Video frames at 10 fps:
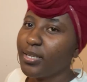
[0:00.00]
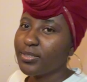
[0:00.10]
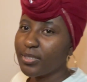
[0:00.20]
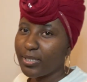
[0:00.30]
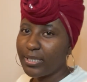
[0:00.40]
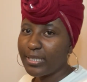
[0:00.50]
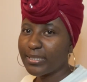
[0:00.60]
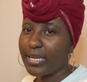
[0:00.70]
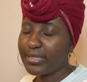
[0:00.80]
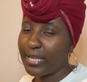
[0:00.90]
So yes,
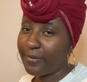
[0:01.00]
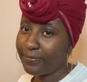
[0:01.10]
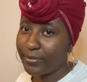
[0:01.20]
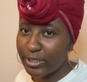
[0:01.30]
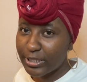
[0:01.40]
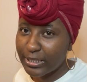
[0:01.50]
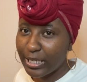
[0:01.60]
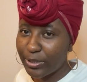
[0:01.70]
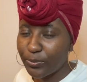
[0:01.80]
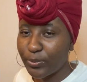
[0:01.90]
guys,
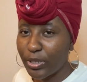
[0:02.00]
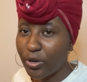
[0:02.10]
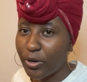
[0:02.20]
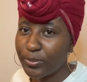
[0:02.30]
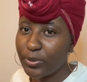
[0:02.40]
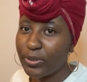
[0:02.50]
unfortunately we are come to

* * * *

Aim of the task ->
All of the entries above are to be duplicated exactly, with every image left out.

Exercise result ->
Video frames at 10 fps:
[0:00.00]
[0:00.10]
[0:00.20]
[0:00.30]
[0:00.40]
[0:00.50]
[0:00.60]
[0:00.70]
[0:00.80]
[0:00.90]
So yes,
[0:01.00]
[0:01.10]
[0:01.20]
[0:01.30]
[0:01.40]
[0:01.50]
[0:01.60]
[0:01.70]
[0:01.80]
[0:01.90]
guys,
[0:02.00]
[0:02.10]
[0:02.20]
[0:02.30]
[0:02.40]
[0:02.50]
unfortunately we are come to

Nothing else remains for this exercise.